Task goal →
Without any of the pictures, set down the data below exactly.

Stored items:
════
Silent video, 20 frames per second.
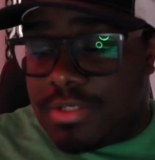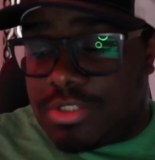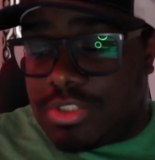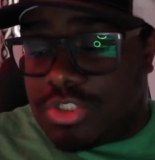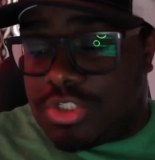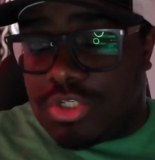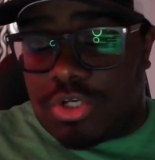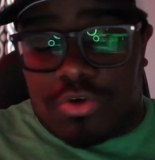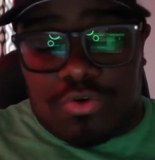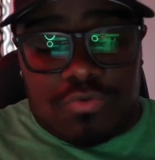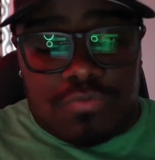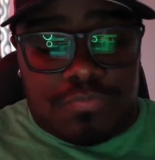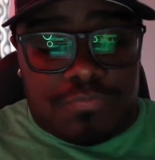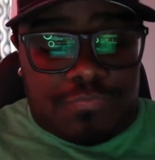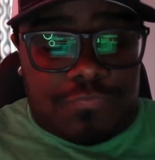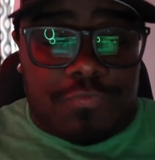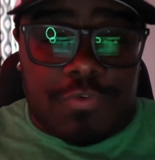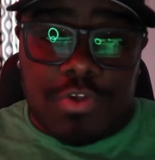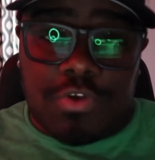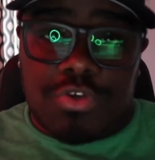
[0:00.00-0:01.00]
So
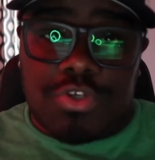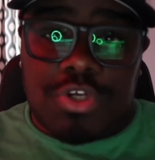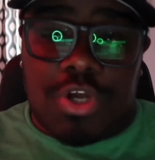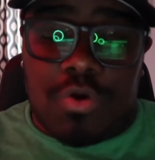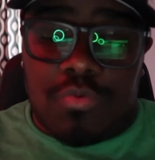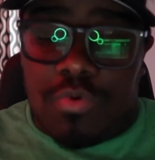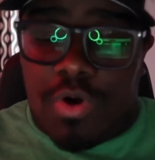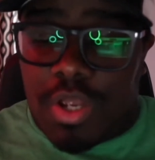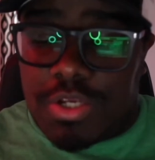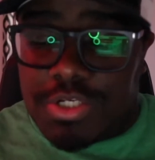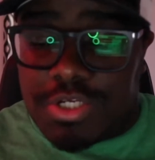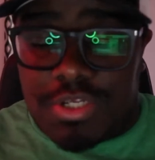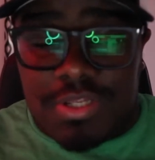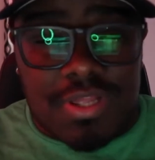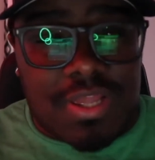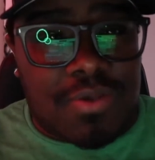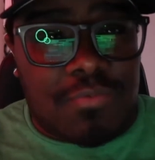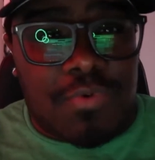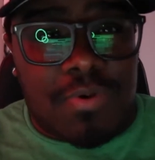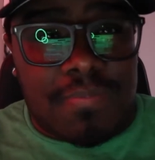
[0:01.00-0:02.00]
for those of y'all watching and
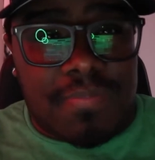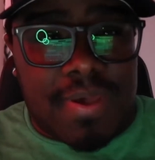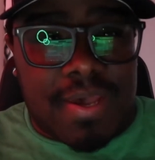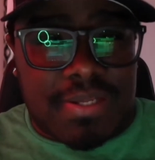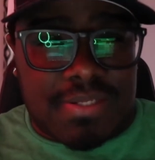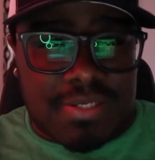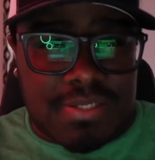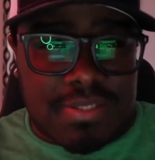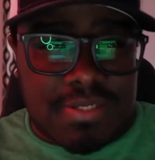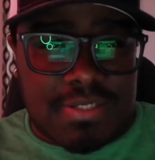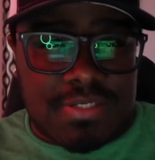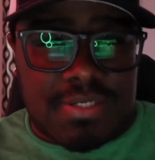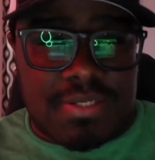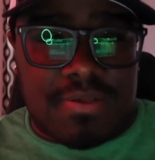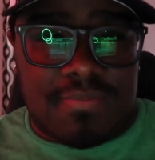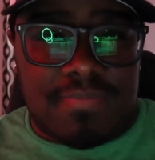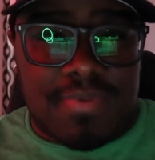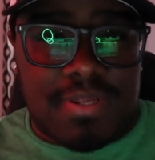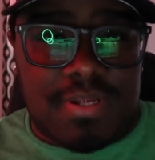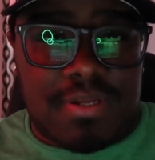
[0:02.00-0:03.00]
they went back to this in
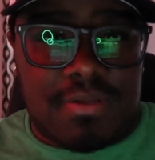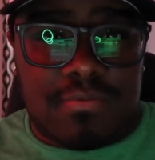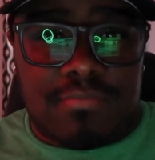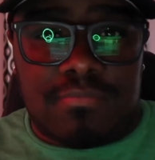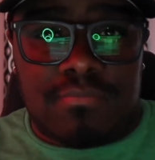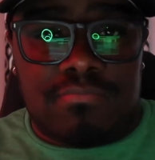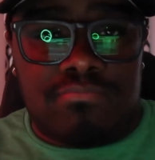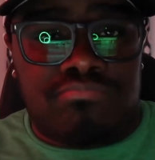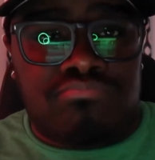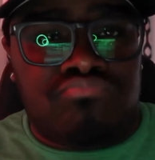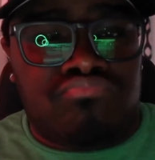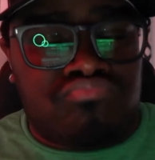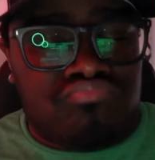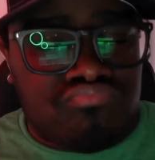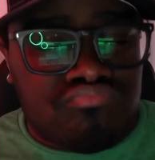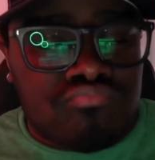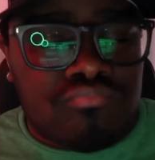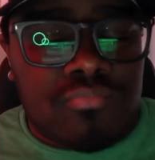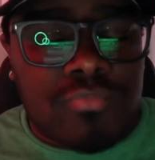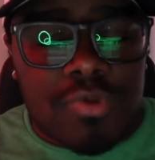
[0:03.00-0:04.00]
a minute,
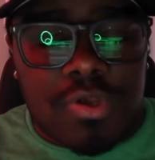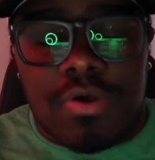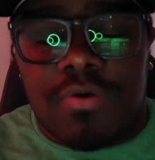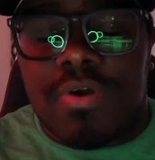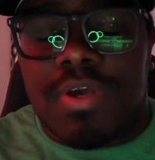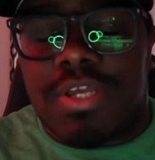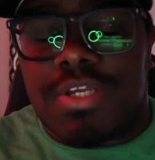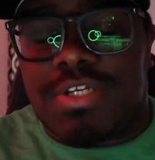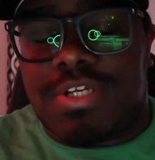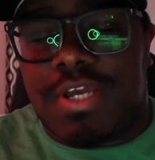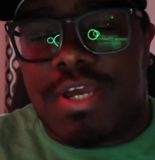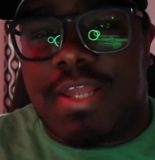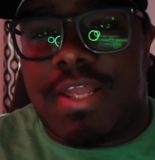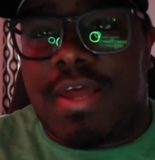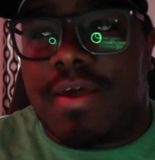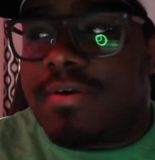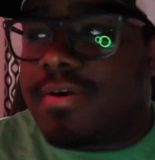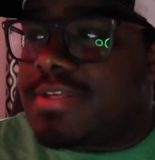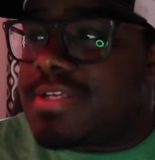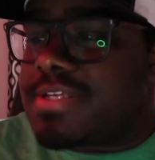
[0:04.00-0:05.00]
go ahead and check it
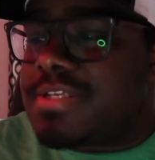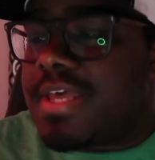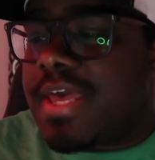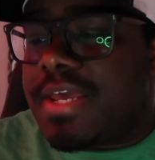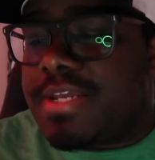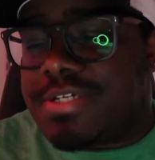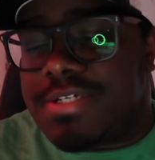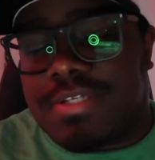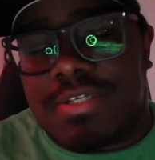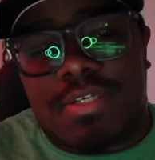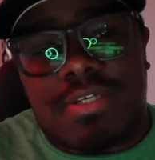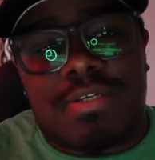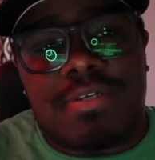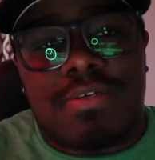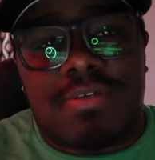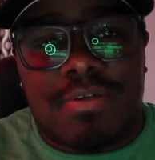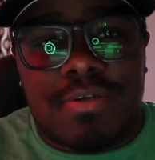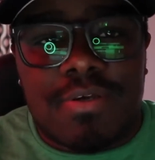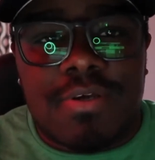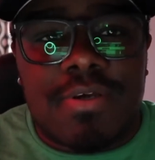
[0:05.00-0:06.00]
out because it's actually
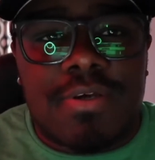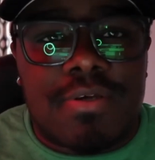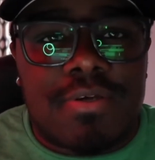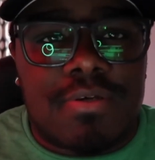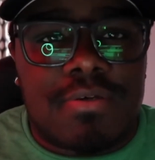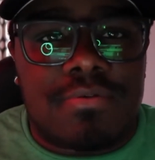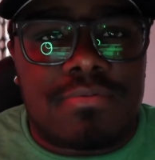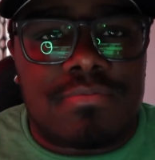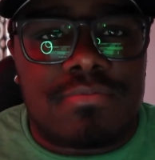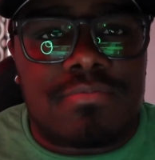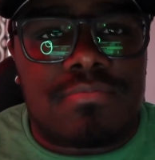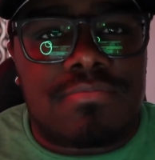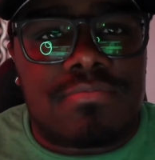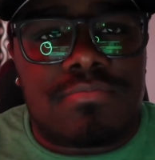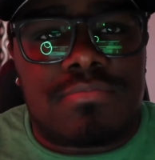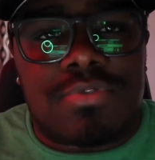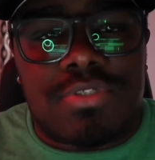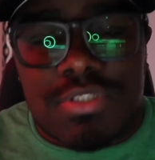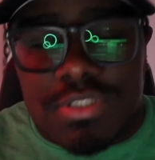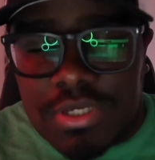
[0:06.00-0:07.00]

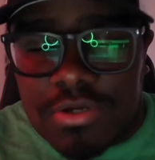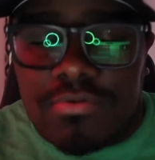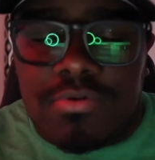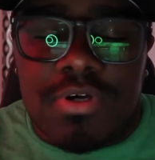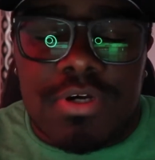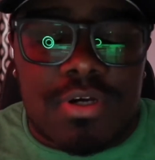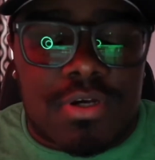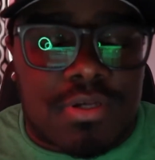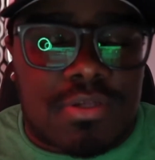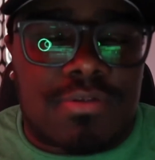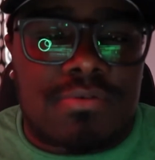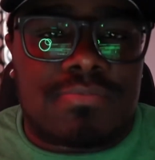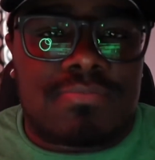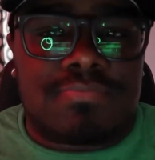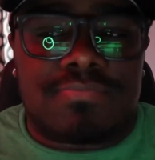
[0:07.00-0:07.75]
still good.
════
Answer below →
Silent video, 20 frames per second.
[0:00.00-0:01.00]
So
[0:01.00-0:02.00]
for those of y'all watching and
[0:02.00-0:03.00]
they went back to this in
[0:03.00-0:04.00]
a minute,
[0:04.00-0:05.00]
go ahead and check it
[0:05.00-0:06.00]
out because it's actually
[0:06.00-0:07.00]

[0:07.00-0:07.75]
still good.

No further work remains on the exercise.